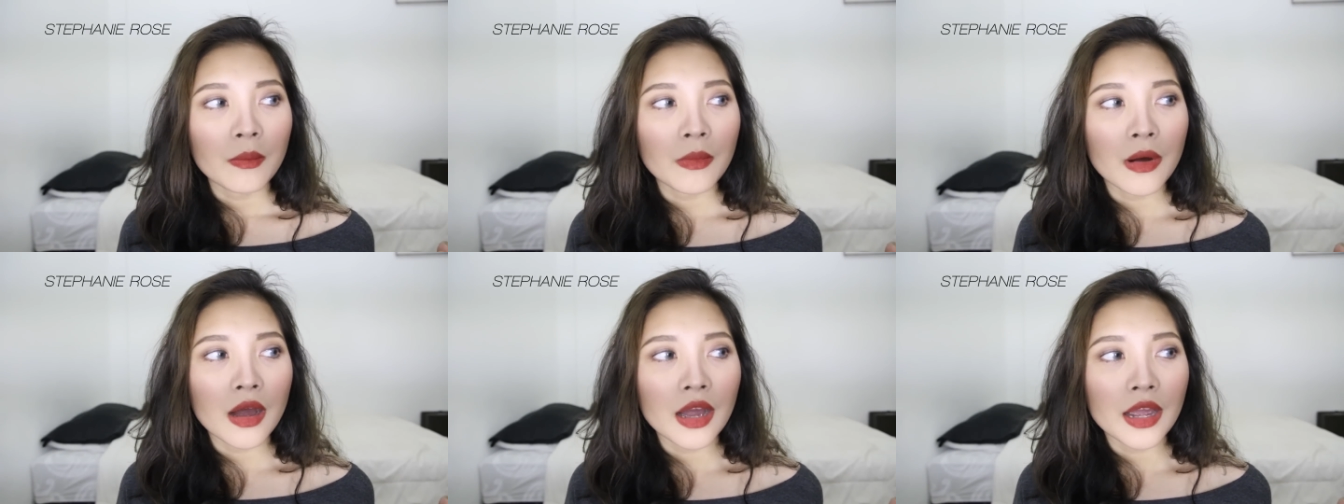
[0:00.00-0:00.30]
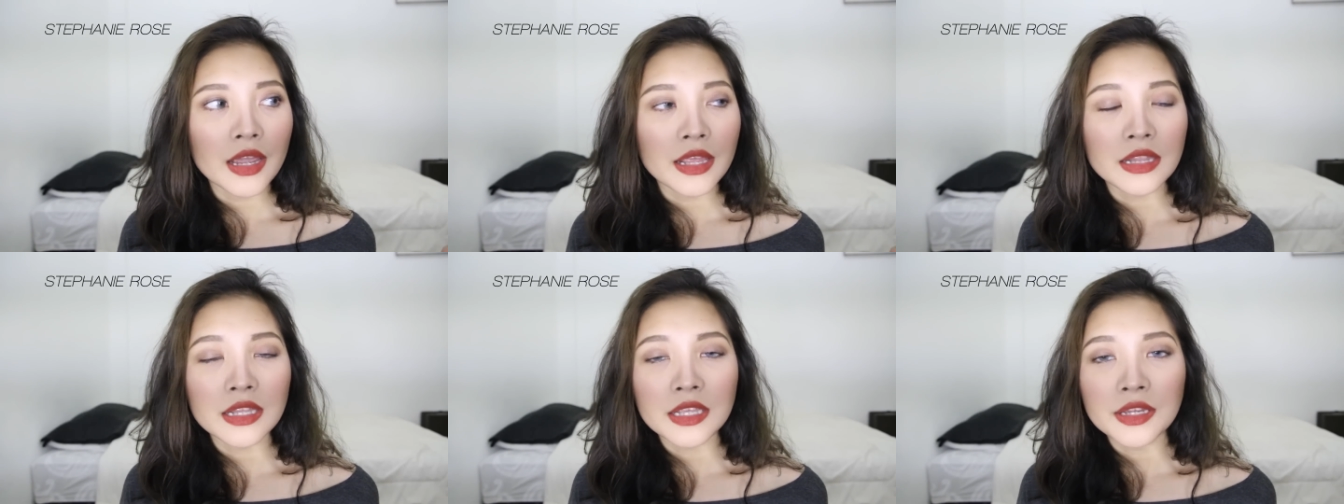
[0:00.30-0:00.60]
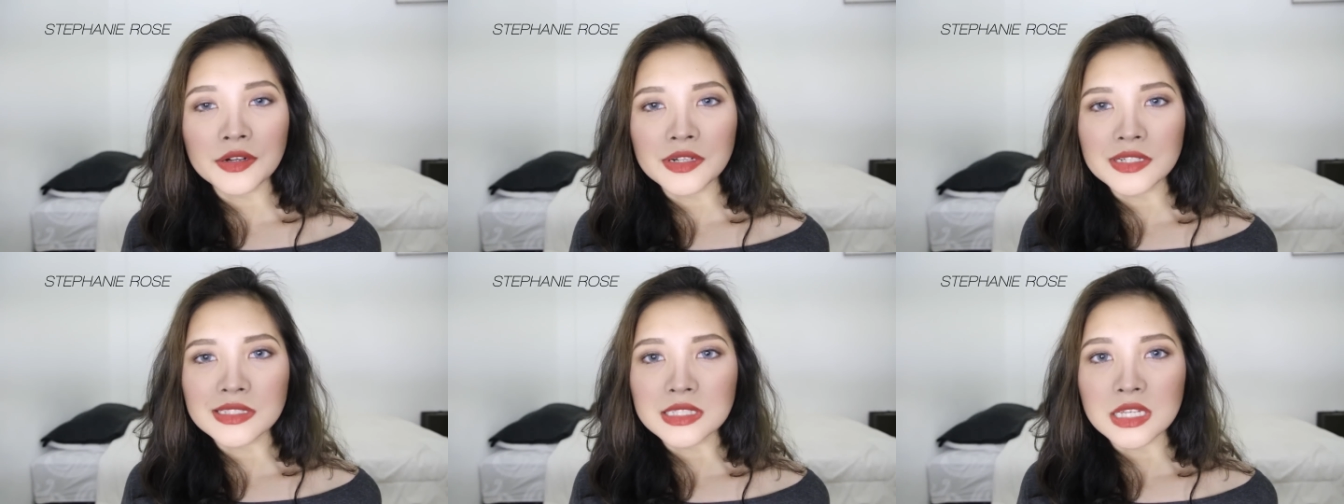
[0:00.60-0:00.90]
my
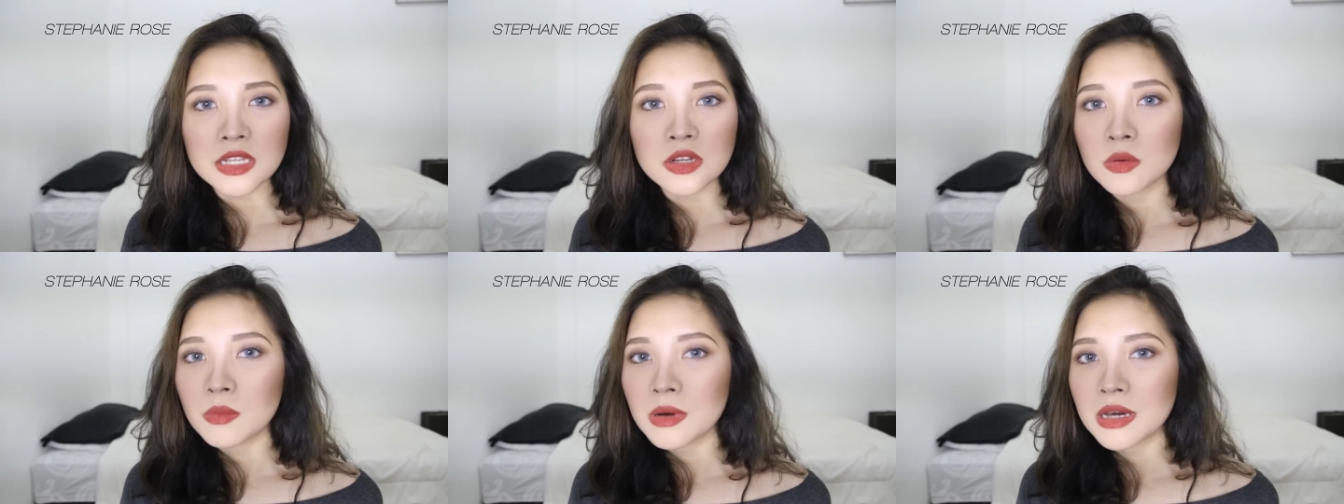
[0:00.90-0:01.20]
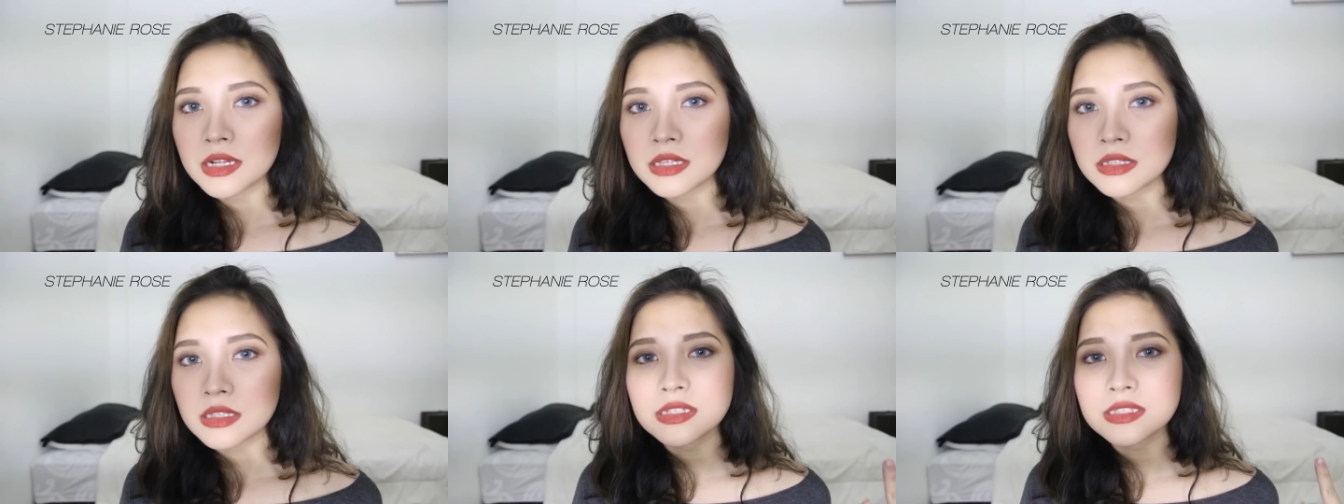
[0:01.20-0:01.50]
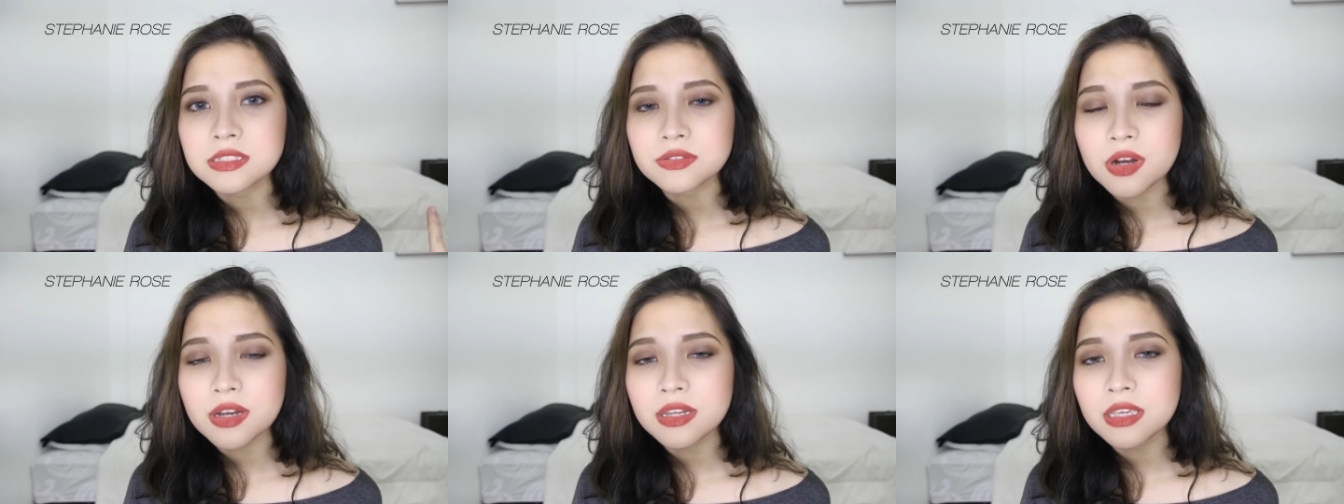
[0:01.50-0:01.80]
nearest Indomaret
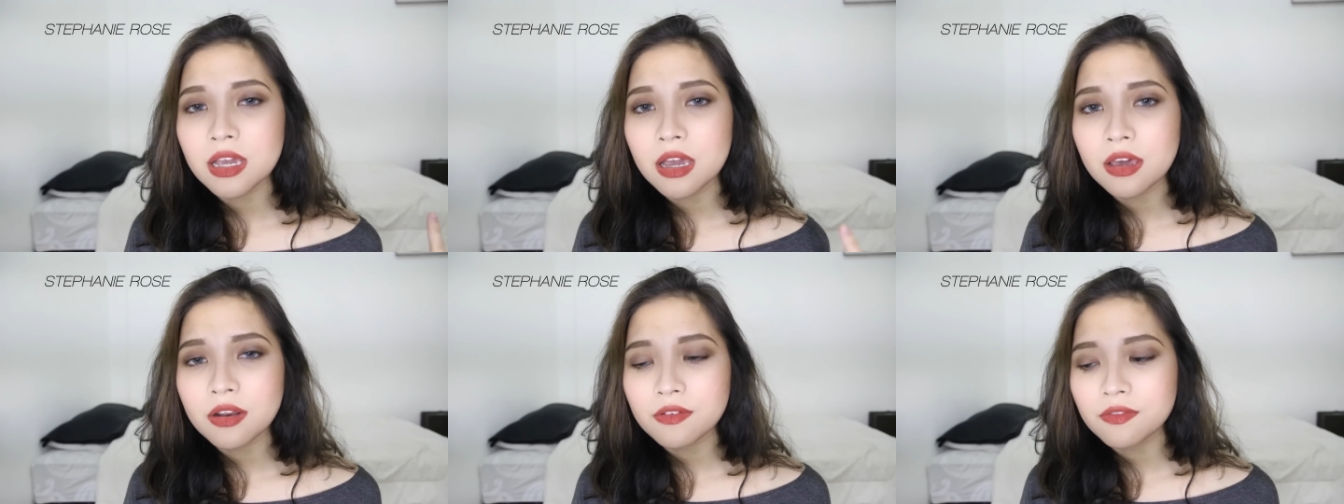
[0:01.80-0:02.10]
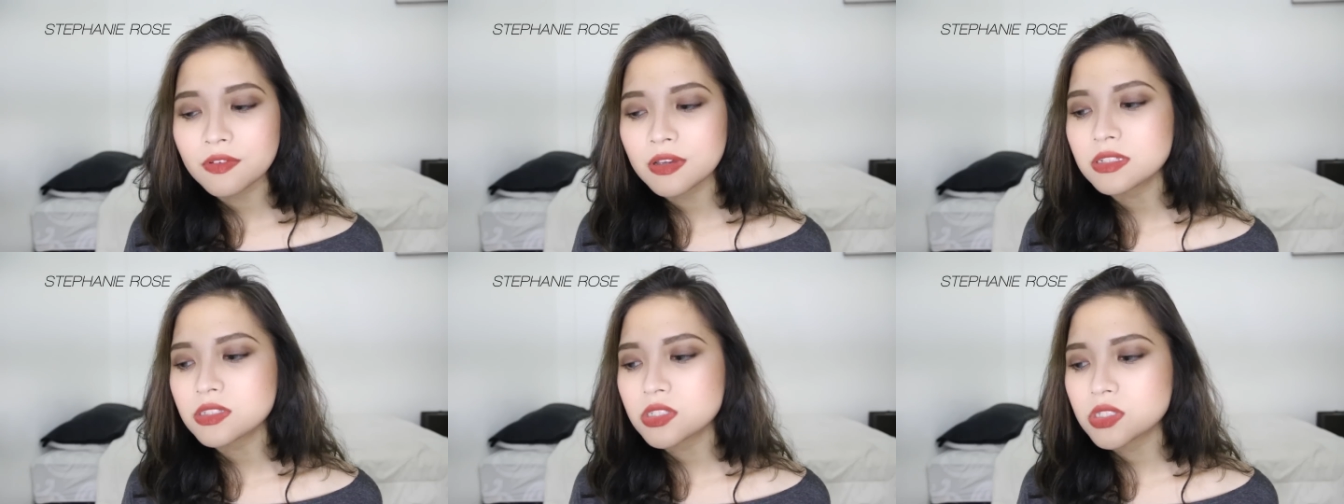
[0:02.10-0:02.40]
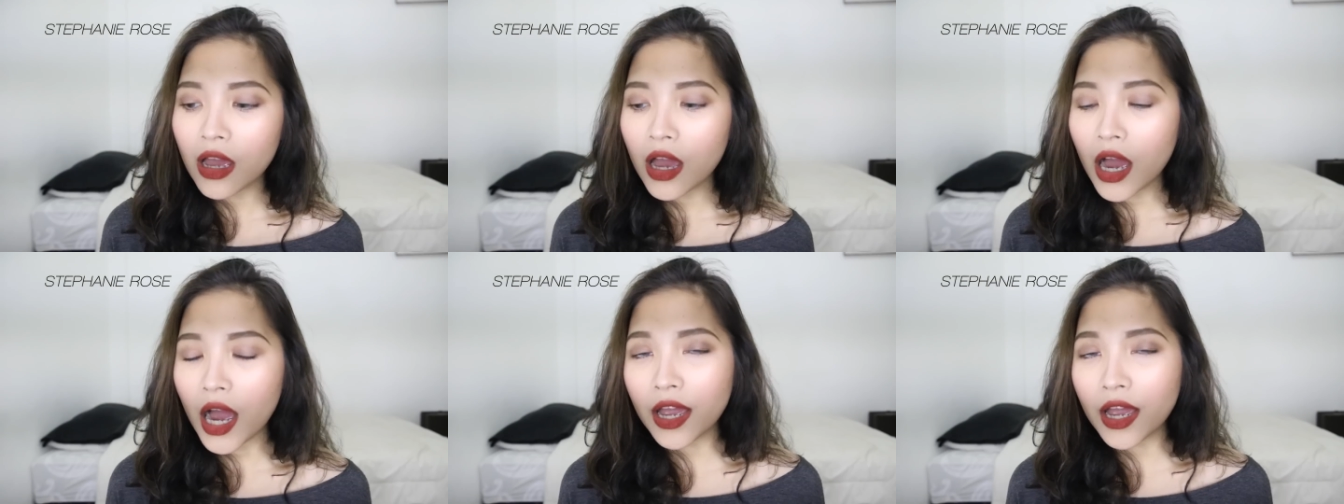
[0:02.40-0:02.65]
is running out of it.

•••••

▶ What the task requires
Reproduce word for word only the lines between the line containing "[0:00.30-0:00.60]" and the end of the listing above, both included, and drop any pictures.

▶ Solution below
[0:00.30-0:00.60]
[0:00.60-0:00.90]
my
[0:00.90-0:01.20]
[0:01.20-0:01.50]
[0:01.50-0:01.80]
nearest Indomaret
[0:01.80-0:02.10]
[0:02.10-0:02.40]
[0:02.40-0:02.65]
is running out of it.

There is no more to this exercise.